OECD publishes Revenue Statistics in Africa 2020

Executive summary

The Organisation for Economic Co-operation and Development (OECD) published Revenue Statistics in Africa 2020 (the Publication) on 12 November 2020. The Publication is a joint undertaking by the OECD Centre for Tax Policy and Administration and the OECD Development Centre, the African Union Commission (AUC) and the Africa Tax Administration Forum (ATAF). It is the fifth annual edition of the publication and covers data from 1990 to 2018.

The Publication compiles comparable statistics of tax and non-tax revenues for 30 African countries1 using the OECD Revenue Statistics database. Extending the OECD methodology to African countries allows comparisons of tax levels and tax structures on a consistent basis among African economies, OECD economies and those economies featured in Revenue Statistics in Latin America and the Caribbean. According to the OECD, these comparable indicators on tax and non-tax revenues can be used to track progress on domestic resource mobilization (DRM) and to inform tax policy analyses and future reforms. Additionally, the Publication provides an important backdrop in understanding the fiscal capacity of the African region to respond to the COVID-19 crisis.

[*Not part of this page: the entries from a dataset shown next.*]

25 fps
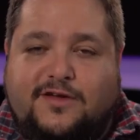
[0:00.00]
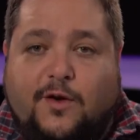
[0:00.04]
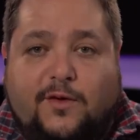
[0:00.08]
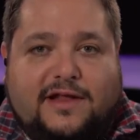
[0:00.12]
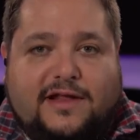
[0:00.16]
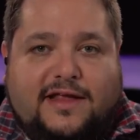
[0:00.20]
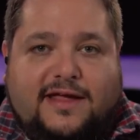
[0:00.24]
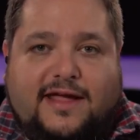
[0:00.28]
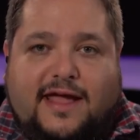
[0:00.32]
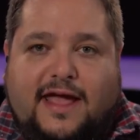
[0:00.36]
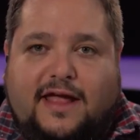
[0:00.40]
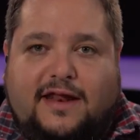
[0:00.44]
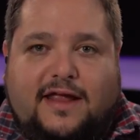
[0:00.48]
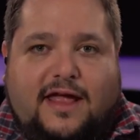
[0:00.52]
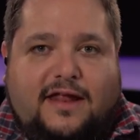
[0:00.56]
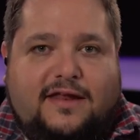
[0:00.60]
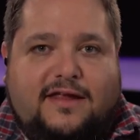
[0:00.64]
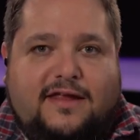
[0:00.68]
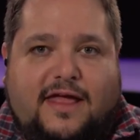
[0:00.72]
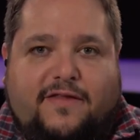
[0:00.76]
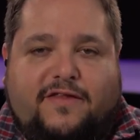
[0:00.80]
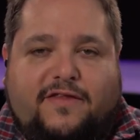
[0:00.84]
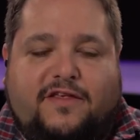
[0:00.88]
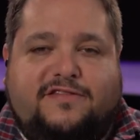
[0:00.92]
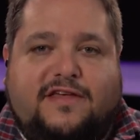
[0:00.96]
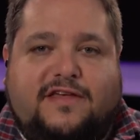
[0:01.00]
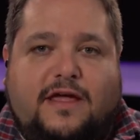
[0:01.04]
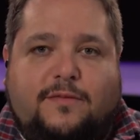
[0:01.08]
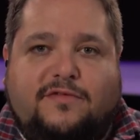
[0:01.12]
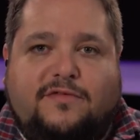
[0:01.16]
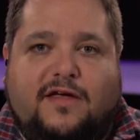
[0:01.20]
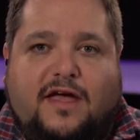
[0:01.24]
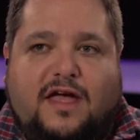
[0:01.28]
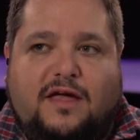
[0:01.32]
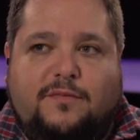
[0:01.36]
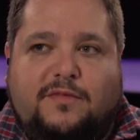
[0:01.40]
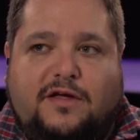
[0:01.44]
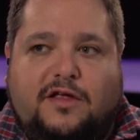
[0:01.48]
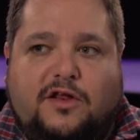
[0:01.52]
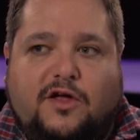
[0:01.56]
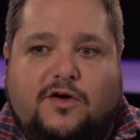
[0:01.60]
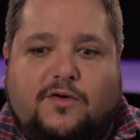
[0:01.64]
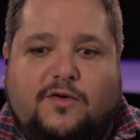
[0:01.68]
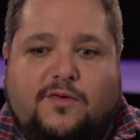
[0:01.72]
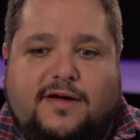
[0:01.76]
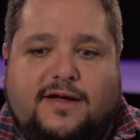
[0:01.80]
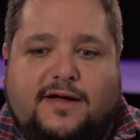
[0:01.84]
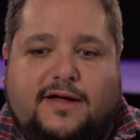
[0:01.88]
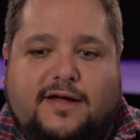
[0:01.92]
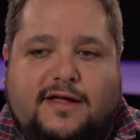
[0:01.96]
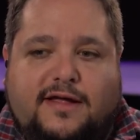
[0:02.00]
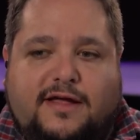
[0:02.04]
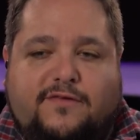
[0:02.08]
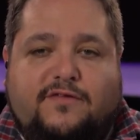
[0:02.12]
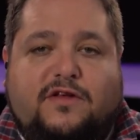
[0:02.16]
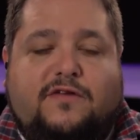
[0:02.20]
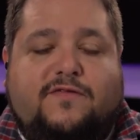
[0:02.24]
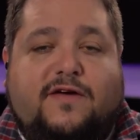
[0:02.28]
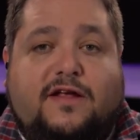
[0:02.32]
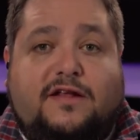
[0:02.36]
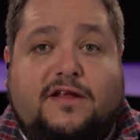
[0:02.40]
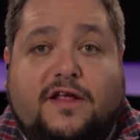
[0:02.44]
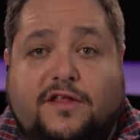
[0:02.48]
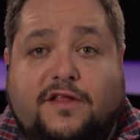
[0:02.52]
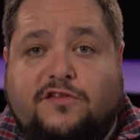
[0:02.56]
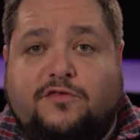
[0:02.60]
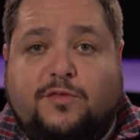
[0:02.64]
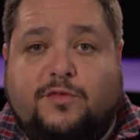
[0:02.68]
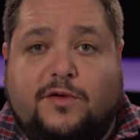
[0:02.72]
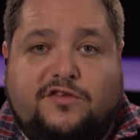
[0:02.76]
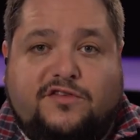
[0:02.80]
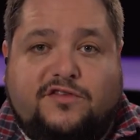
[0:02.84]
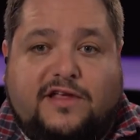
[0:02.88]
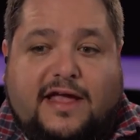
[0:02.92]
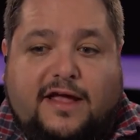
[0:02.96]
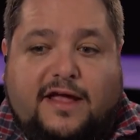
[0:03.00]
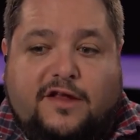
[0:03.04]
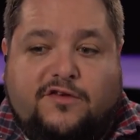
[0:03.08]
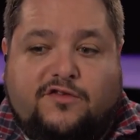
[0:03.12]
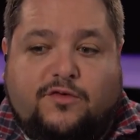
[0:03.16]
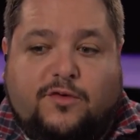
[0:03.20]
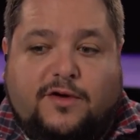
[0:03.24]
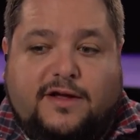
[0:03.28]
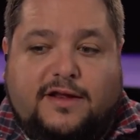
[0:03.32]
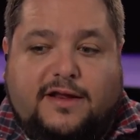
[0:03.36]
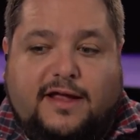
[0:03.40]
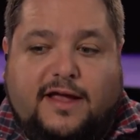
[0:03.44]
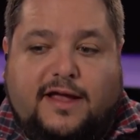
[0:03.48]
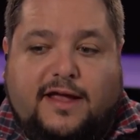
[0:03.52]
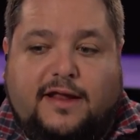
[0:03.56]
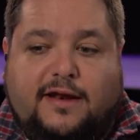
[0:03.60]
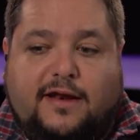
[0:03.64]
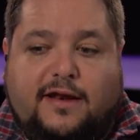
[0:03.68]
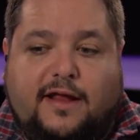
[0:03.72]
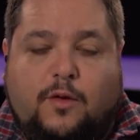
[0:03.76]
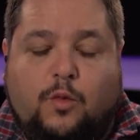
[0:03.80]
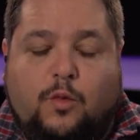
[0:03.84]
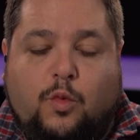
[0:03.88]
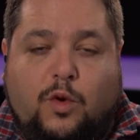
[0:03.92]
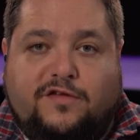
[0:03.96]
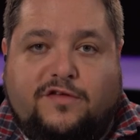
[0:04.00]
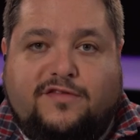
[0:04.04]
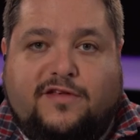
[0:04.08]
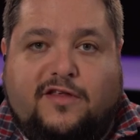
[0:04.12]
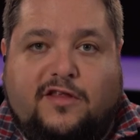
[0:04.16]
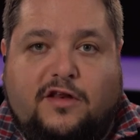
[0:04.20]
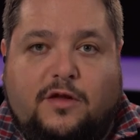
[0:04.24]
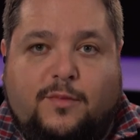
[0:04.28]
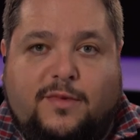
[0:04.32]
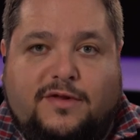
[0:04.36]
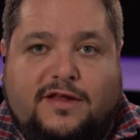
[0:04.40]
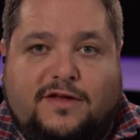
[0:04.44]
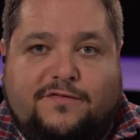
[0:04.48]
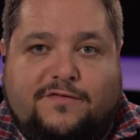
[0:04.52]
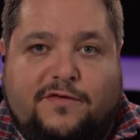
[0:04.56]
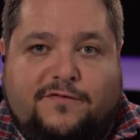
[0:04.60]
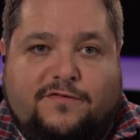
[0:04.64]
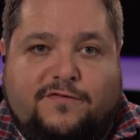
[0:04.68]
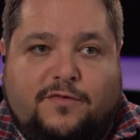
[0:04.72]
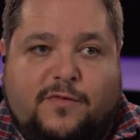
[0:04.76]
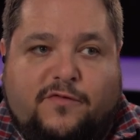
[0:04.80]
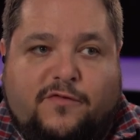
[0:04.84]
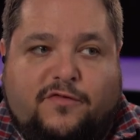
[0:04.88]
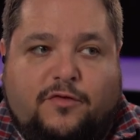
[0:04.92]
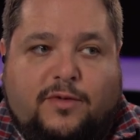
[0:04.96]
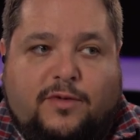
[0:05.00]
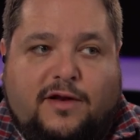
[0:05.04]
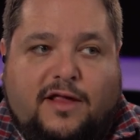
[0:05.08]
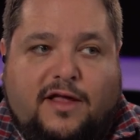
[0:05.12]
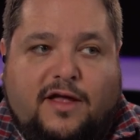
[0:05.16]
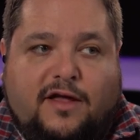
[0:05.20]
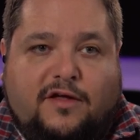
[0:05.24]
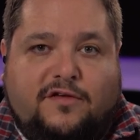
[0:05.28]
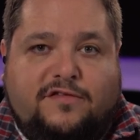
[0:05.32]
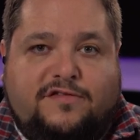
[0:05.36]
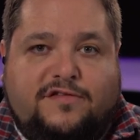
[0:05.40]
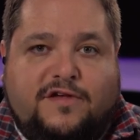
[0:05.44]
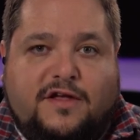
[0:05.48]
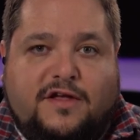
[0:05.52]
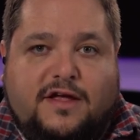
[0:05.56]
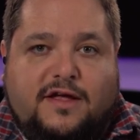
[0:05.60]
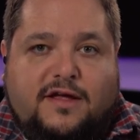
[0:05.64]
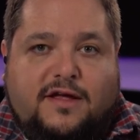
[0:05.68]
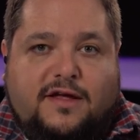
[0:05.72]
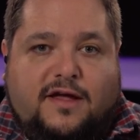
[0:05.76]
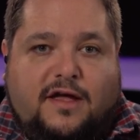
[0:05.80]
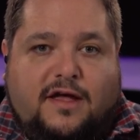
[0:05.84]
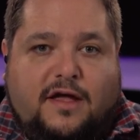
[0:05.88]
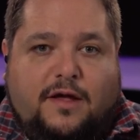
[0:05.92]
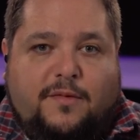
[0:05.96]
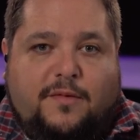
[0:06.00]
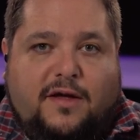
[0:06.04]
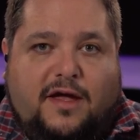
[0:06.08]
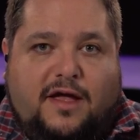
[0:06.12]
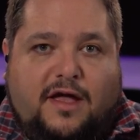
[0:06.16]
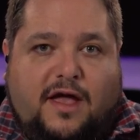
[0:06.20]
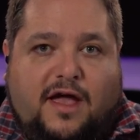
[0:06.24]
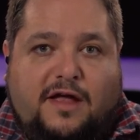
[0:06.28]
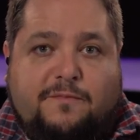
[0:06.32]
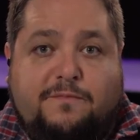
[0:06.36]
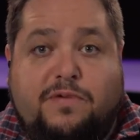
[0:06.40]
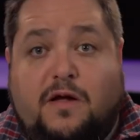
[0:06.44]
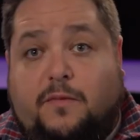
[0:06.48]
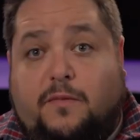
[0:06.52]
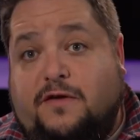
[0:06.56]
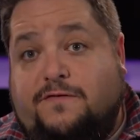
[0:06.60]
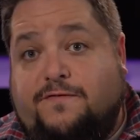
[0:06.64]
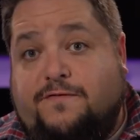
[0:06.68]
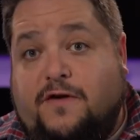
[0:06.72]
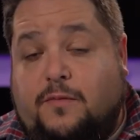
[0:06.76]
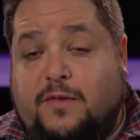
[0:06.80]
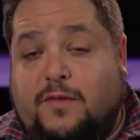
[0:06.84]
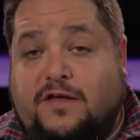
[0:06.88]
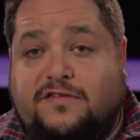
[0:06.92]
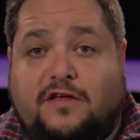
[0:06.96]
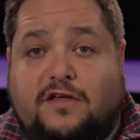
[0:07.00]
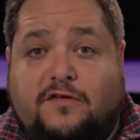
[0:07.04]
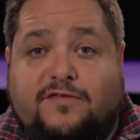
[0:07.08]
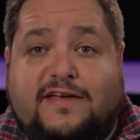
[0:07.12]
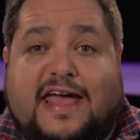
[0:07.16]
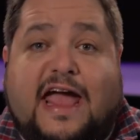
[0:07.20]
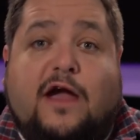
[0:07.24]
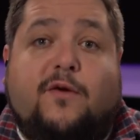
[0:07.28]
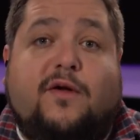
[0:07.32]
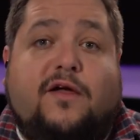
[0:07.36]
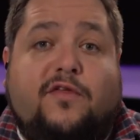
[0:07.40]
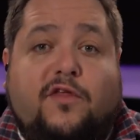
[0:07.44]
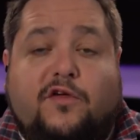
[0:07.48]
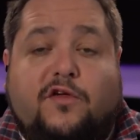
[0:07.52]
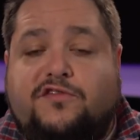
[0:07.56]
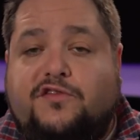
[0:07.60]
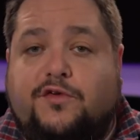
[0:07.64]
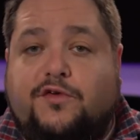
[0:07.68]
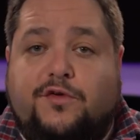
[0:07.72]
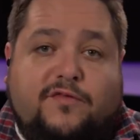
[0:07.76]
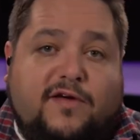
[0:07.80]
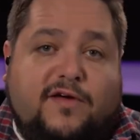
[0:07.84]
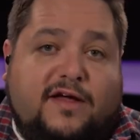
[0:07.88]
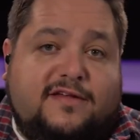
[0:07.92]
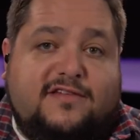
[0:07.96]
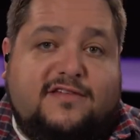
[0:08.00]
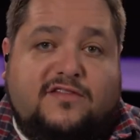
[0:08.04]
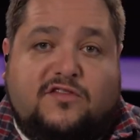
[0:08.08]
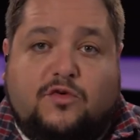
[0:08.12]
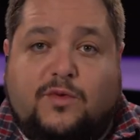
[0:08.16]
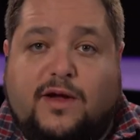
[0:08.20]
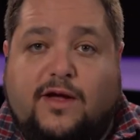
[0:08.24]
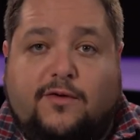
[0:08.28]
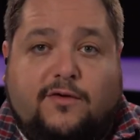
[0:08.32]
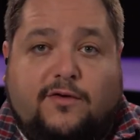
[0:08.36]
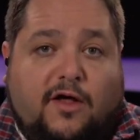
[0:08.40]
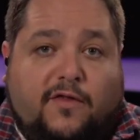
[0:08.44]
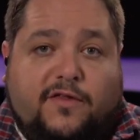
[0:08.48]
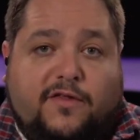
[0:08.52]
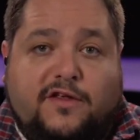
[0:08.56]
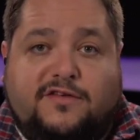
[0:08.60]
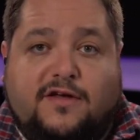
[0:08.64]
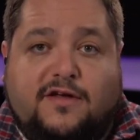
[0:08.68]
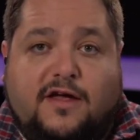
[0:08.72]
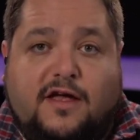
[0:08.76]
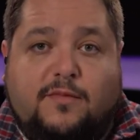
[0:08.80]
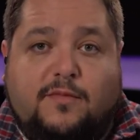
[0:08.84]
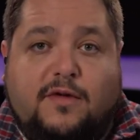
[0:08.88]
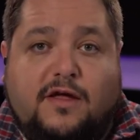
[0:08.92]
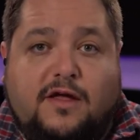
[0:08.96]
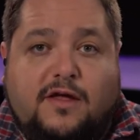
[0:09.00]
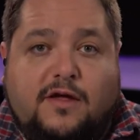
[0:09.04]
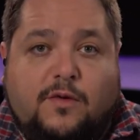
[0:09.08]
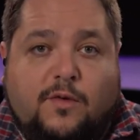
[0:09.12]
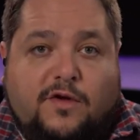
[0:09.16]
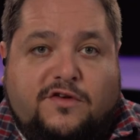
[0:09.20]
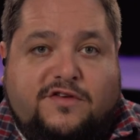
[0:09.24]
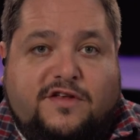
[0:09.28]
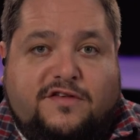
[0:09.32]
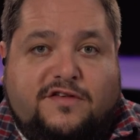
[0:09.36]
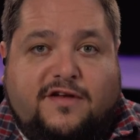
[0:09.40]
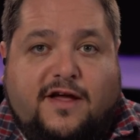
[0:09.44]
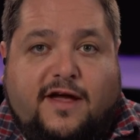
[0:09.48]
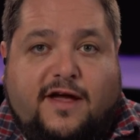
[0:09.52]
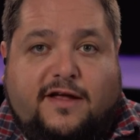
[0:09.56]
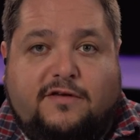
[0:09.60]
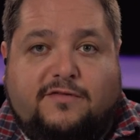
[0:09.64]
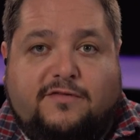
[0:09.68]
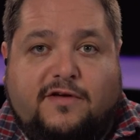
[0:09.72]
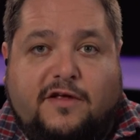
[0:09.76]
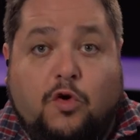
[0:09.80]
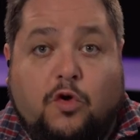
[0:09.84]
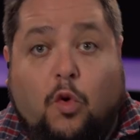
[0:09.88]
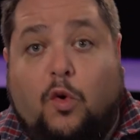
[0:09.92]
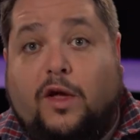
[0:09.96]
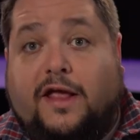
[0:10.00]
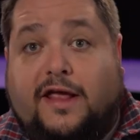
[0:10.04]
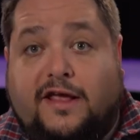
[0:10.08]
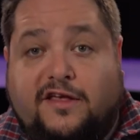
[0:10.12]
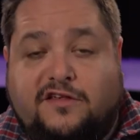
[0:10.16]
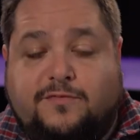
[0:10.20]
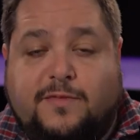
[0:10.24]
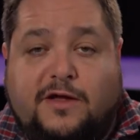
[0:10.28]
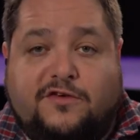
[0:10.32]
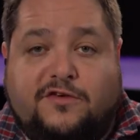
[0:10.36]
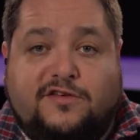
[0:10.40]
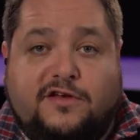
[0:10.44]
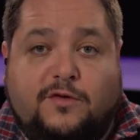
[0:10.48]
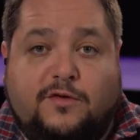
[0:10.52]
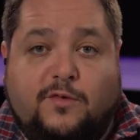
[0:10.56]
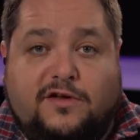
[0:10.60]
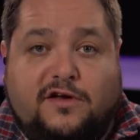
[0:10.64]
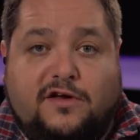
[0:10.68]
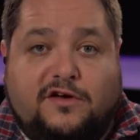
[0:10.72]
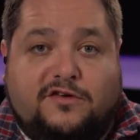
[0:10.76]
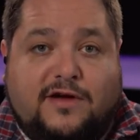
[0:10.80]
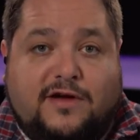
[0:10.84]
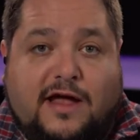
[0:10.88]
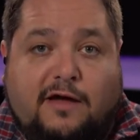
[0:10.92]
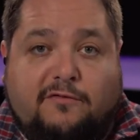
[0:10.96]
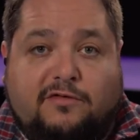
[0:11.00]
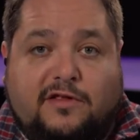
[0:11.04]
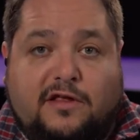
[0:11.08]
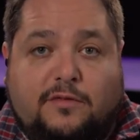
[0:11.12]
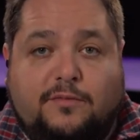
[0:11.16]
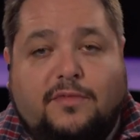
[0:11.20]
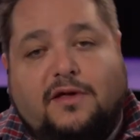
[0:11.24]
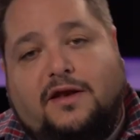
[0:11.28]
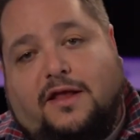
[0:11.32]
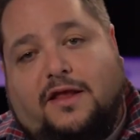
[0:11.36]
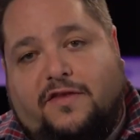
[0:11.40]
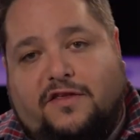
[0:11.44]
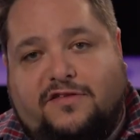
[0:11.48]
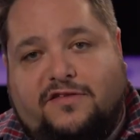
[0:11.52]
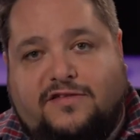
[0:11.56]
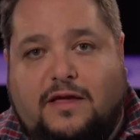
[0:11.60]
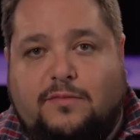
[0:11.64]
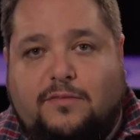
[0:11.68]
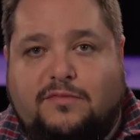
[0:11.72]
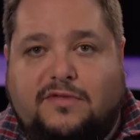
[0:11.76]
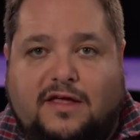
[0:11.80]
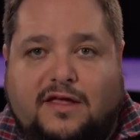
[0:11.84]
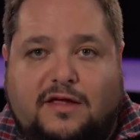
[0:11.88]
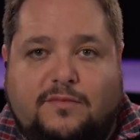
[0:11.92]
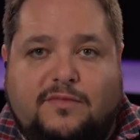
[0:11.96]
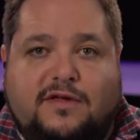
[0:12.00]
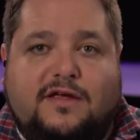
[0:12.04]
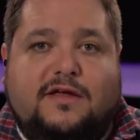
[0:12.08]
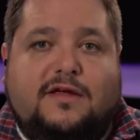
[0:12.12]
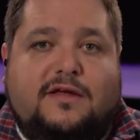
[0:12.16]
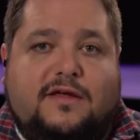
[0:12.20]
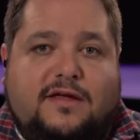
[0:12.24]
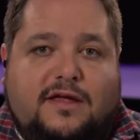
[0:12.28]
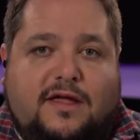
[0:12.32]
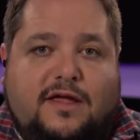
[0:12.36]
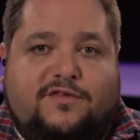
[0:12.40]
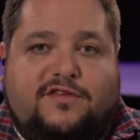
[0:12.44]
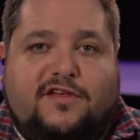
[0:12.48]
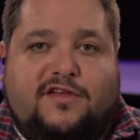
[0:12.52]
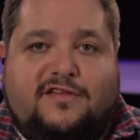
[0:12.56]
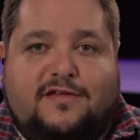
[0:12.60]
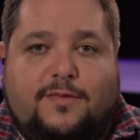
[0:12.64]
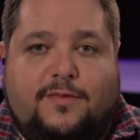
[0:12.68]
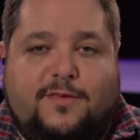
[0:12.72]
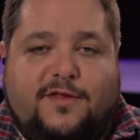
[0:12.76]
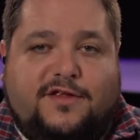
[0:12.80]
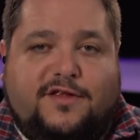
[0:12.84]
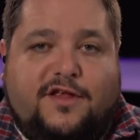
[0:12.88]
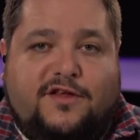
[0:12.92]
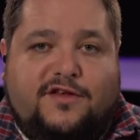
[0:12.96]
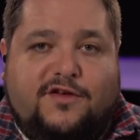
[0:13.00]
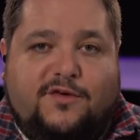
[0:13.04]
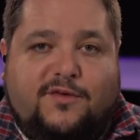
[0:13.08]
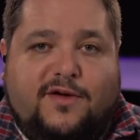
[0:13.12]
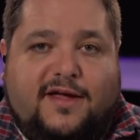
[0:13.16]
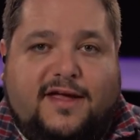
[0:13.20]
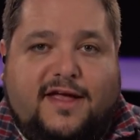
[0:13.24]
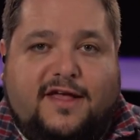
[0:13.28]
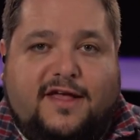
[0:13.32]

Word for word: Totally. And and at the same time, you know, uh, even if I did switch to Android and I was a little bit different from everybody else, um, I, I, probably find myself carrying those two devices around all the time, which is kind of annoying, especially when you're traveling. But at the same time, gives you something to do, I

The 2020 Publication also includes a special feature in terms of discussing factors likely to affect the future of DRM in Africa post the COVID-19 pandemic, including the impact of the African Continental Free Trade Area (AfCFTA)2 on trade and public revenues.

Detailed discussion

For purposes of the Publication, the term “taxes” is limited to “compulsory, unrequited payments to general government.” Taxes are “unrequited” says the Publication in the sense that benefits provided by government to taxpayers are not normally in proportion to their payments. The OECD methodology classifies a tax according to its base, namely, income, profits and capital gains (classified under heading 1000), payroll (heading 3000), property (heading 4000), goods and services (heading 5000) and other taxes (heading 6000). Compulsory social security contributions paid to general government are treated as taxes and classified under heading 2000.

The term “non tax revenue” includes all general government revenue that does not meet the OECD definition of taxation. These would include grants (e.g., foreign aid), returns on government market investments, rents on the extraction of resources from public lands, sales of government produced goods and services and the collection of fines and forfeits.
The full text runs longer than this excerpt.